VOGONS


First post, by GloriousCow

User metadata
Rank Member
Rank
Member

I have a few questions about the behavior of an 8088 with REP-prefixed string instructions.

What is the state of IP when executing a REP STOSB, for example? Does it point at the REP prefix or the STOSB opcode itself?

The intel docs say:

A repeating string operation can be suspended by an exception or interrupt. When this happens, the state of the registers is pre […]
Show full quote

A repeating string operation can be suspended by an exception or interrupt. When this happens, the state of the
registers is preserved
to allow the string operation to be resumed upon a return from the exception or interrupt
handler. The source and destination registers point to the next string elements to be operated on, the EIP register
points to the string instruction, and the ECX register has the value it held following the last successful iteration of
the instruction. This mechanism allows long string operations to proceed without affecting the interrupt response
time of the system.

The phrase "the state of the registers is preserved" implies to me, at least, that there's some mechanism saving these values to be restored on return from interrupt rather than simply relying on the ISR not to modify them, but looking at the source of some other emulators it doesn't appear to handled with any special cases.

Are these values "saved" somewhere and "restored" on IRET or am I just reading too much into the word "preserved"? Can an ISR in theory overwrite them and cause the string instruction to fail to resume properly? (I know that would be an ill-behaved ISR...)

When the interrupt is finished and IP returns to the string instruction, if IP is pointing to the string instruction and not the REP prefix, how does the CPU "remember" it was in a REP?

I know there's a 'bug' with the 8088 where a REP + a segment override prefix won't properly restore the segment override prefix, and I wonder how that fits into the picture as well.

MartyPC: A cycle-accurate IBM PC/XT emulator | https://github.com/dbalsom/martypc

Reply 1 of 4, by Ringding

User metadata
Rank Member
Rank
Member

The ISR needs to preserve the registers, otherwise it is just broken.

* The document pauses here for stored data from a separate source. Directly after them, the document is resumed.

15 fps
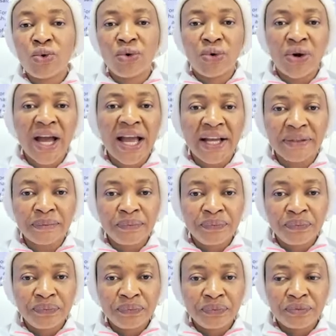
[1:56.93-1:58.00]
cry,
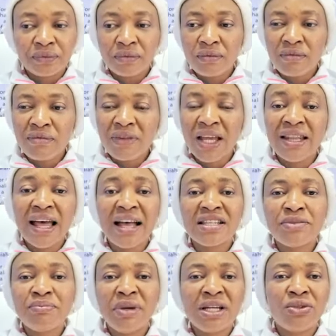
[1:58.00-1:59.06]
that
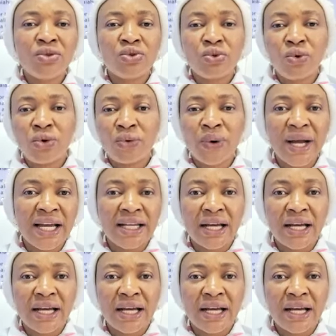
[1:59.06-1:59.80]
has made you to cry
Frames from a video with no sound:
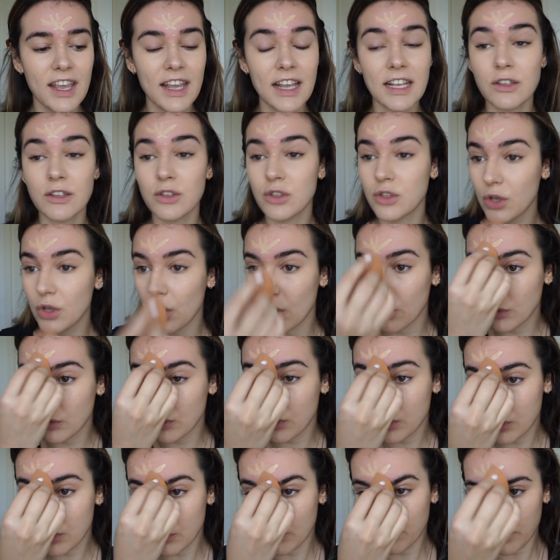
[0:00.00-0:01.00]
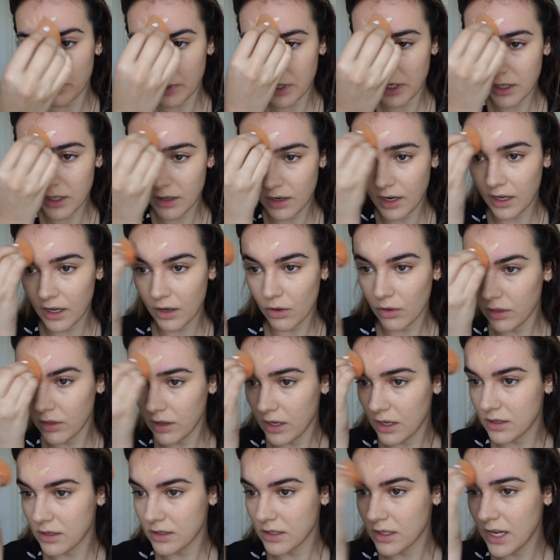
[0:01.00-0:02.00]
is so stupid like on
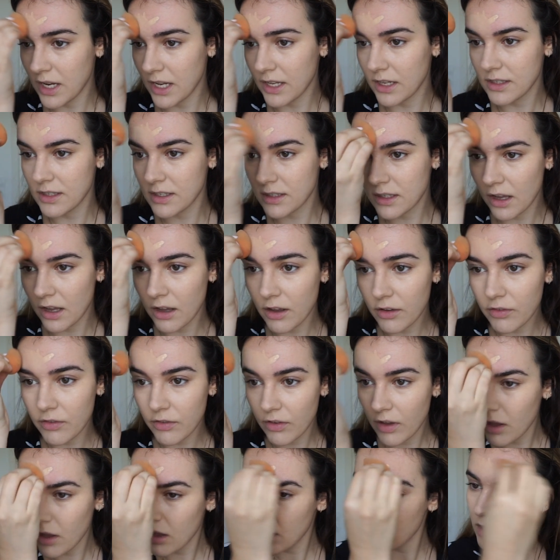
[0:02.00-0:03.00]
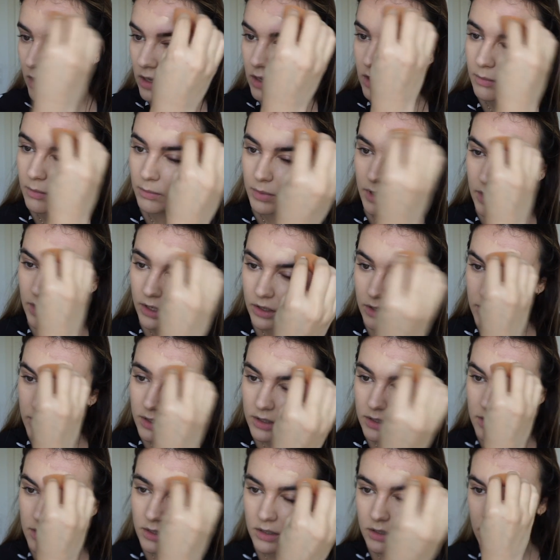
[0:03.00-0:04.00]
the internet and stuff
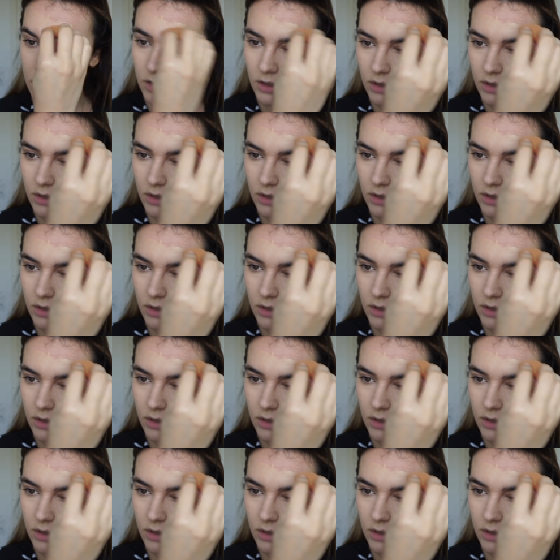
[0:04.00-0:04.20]
because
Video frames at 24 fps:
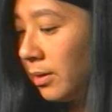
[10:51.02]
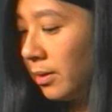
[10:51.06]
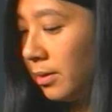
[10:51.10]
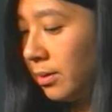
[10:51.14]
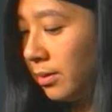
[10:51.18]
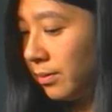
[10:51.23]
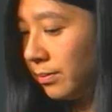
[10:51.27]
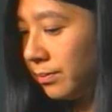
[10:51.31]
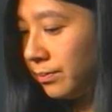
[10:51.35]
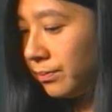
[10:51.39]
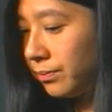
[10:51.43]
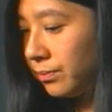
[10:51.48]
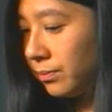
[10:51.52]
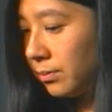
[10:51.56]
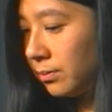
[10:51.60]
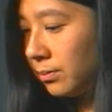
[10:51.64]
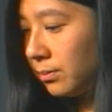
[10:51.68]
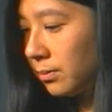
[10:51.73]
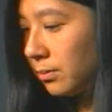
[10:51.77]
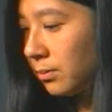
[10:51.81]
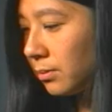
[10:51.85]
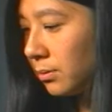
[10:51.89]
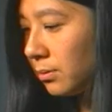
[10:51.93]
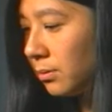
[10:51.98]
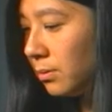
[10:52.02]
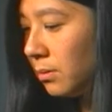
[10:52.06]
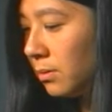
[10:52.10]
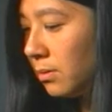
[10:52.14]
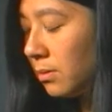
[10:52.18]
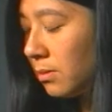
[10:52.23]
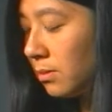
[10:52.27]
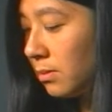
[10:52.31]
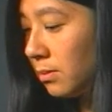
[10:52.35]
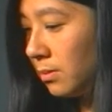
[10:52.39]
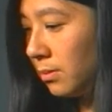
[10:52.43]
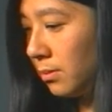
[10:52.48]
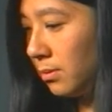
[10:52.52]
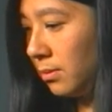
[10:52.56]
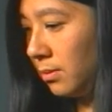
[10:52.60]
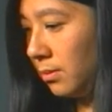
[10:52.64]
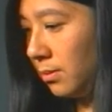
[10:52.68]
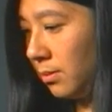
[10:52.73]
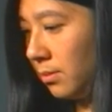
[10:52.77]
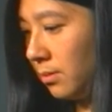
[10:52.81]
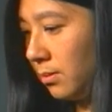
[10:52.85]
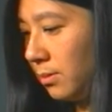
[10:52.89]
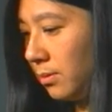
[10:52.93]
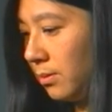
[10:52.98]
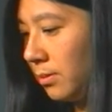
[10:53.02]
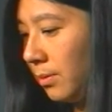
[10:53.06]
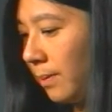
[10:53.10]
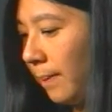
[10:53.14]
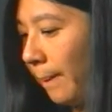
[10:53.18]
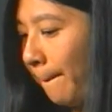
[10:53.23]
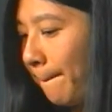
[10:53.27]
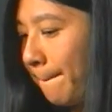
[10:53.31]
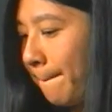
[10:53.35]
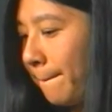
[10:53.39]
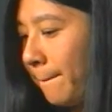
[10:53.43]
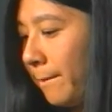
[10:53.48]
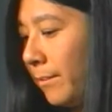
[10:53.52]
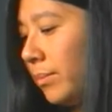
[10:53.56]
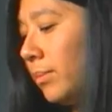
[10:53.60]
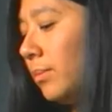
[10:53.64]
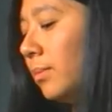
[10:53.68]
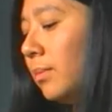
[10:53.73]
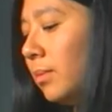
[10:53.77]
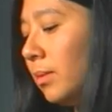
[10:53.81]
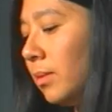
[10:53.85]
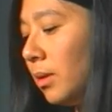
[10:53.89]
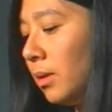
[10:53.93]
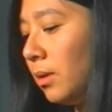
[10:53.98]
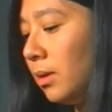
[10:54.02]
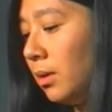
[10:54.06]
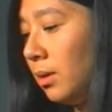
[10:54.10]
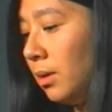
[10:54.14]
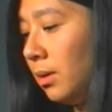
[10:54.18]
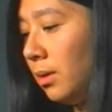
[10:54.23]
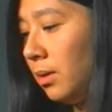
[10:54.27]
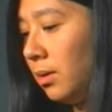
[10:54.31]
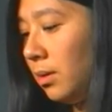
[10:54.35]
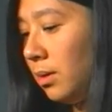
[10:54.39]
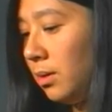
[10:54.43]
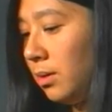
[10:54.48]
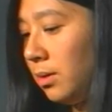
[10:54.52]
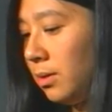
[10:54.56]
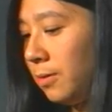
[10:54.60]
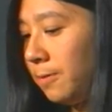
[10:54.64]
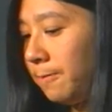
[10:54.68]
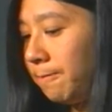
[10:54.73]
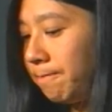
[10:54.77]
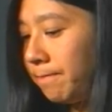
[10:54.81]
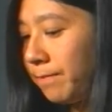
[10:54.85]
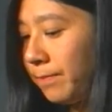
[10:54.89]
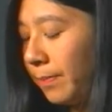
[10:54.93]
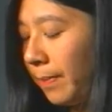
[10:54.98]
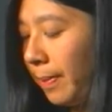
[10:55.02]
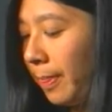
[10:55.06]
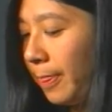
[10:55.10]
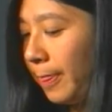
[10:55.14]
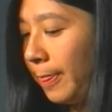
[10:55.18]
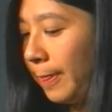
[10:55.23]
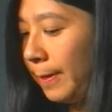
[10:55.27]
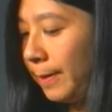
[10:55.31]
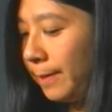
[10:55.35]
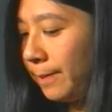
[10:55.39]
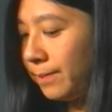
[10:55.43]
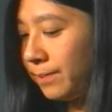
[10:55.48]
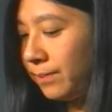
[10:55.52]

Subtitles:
(no one is talking)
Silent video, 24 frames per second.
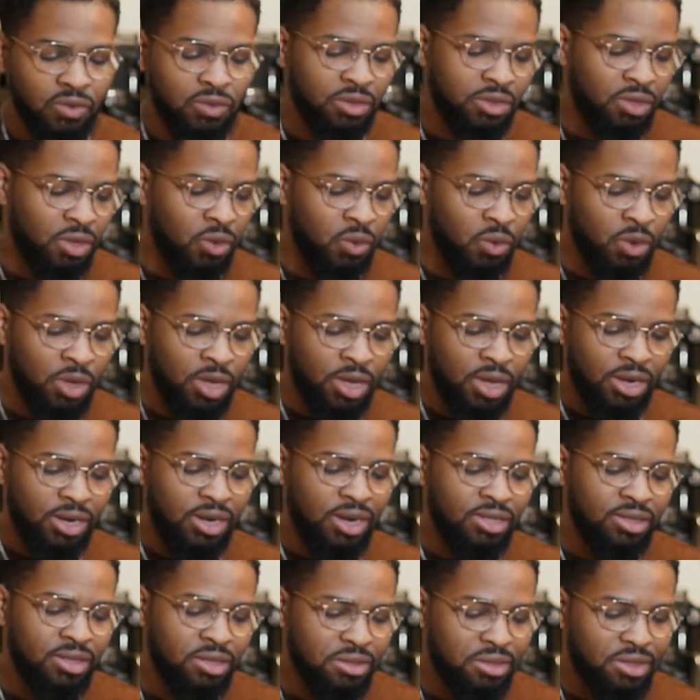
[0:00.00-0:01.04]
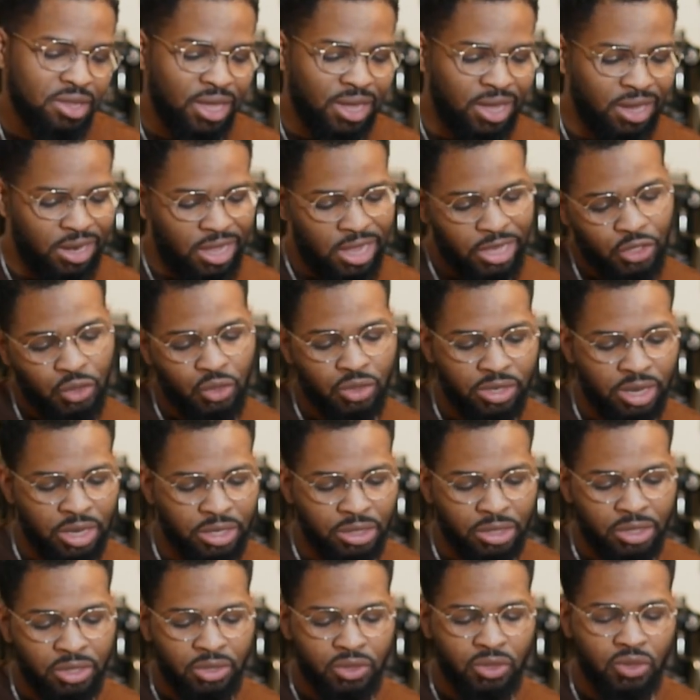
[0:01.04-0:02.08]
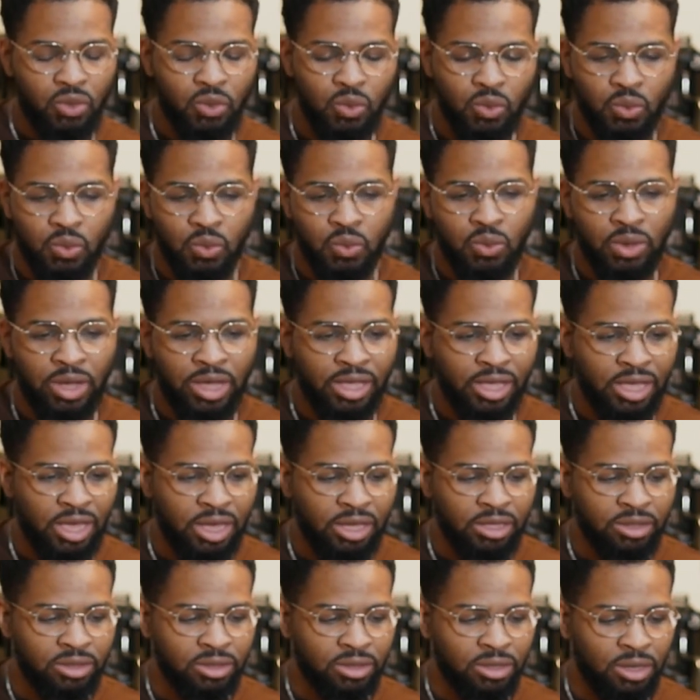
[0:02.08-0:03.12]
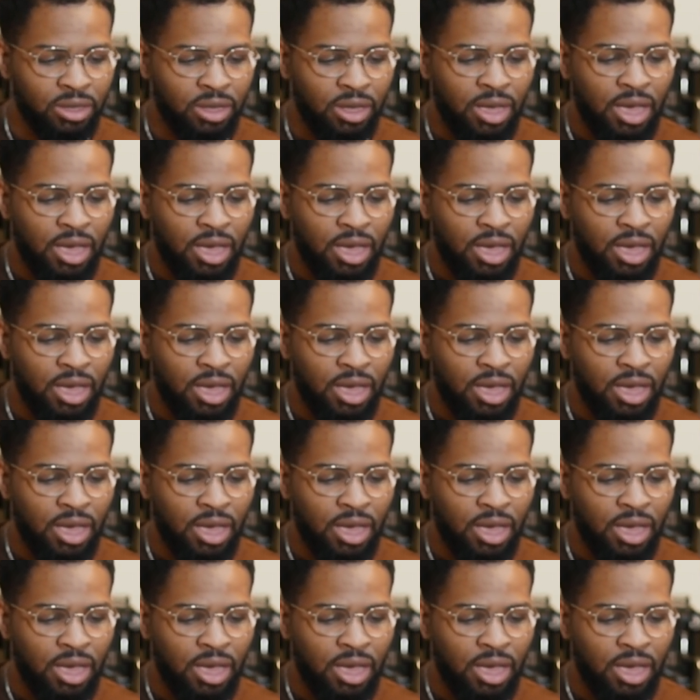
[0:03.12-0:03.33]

So this is like an introduction to, I guess,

And yes, of course it can modify the running state by changing registers. The wording might be a bit unfortunate, but EIP definitely needs to point at the REP prefix. The term "the string instruction" must definitely be meant to include the prefix.

Reply 2 of 4, by mkarcher

User metadata
Rank l33t
Rank
l33t
GloriousCow wrote on 2022-11-17, 16:38:

I know there's a 'bug' with the 8088 where a REP + a segment override prefix won't properly restore the segment override prefix, and I wonder how that fits into the picture as well.

That fit perfectly well into this picture. The 8088 has its internal IP at the string instruction, and the microcode for repeated string instructions just pushes "IP-1" expecting the REP prefix there, which allows a clean restart. If you have "CS: REP MOVSW", the segment override gets lost after an interrupt. People claim that "REP CS: MOVSW" can just be restartet if CX is non-zero, but i'm unsure whether CX would need to be adjusted in this case, as a single "CS: MOVSW" would have been executed after returning from the interrupt.

Reply 3 of 4, by reenigne

User metadata
Rank Oldbie
Rank
Oldbie

The microcode actually pushes "IP-2" as the internal IP points to the instruction after the currently running one (hence the encoding of relative jumps). But yes, the 8088/8086 microcode can't handle multiple prefixes in this situation. Later CPUs fixed this problem. You can't use "REP CS: MOVSW" and correct for it after the fact as there's an ambiguous case. If an interrupt occurs on the last iteration, you'll get an extra word copied and you can't tell from looking at CX whether this has happened or not.

Reply 4 of 4, by mkarcher

User metadata
Rank l33t
Rank
l33t
reenigne wrote on 2022-11-21, 08:33:

You can't use "REP CS: MOVSW" and correct for it after the fact as there's an ambiguous case. If an interrupt occurs on the last iteration, you'll get an extra word copied and you can't tell from looking at CX whether this has happened or not.

Thanks for the input! The work around needs to be more complicated, but it's not impossible to detect. You may not trust CX, but you can trust SI/DI. Needing to store the expected final SI or DI value and stash away the target word that possibly gets overwritten gets complicated enough that just re-setting DS for the repeated string instruction is likely the easier approach.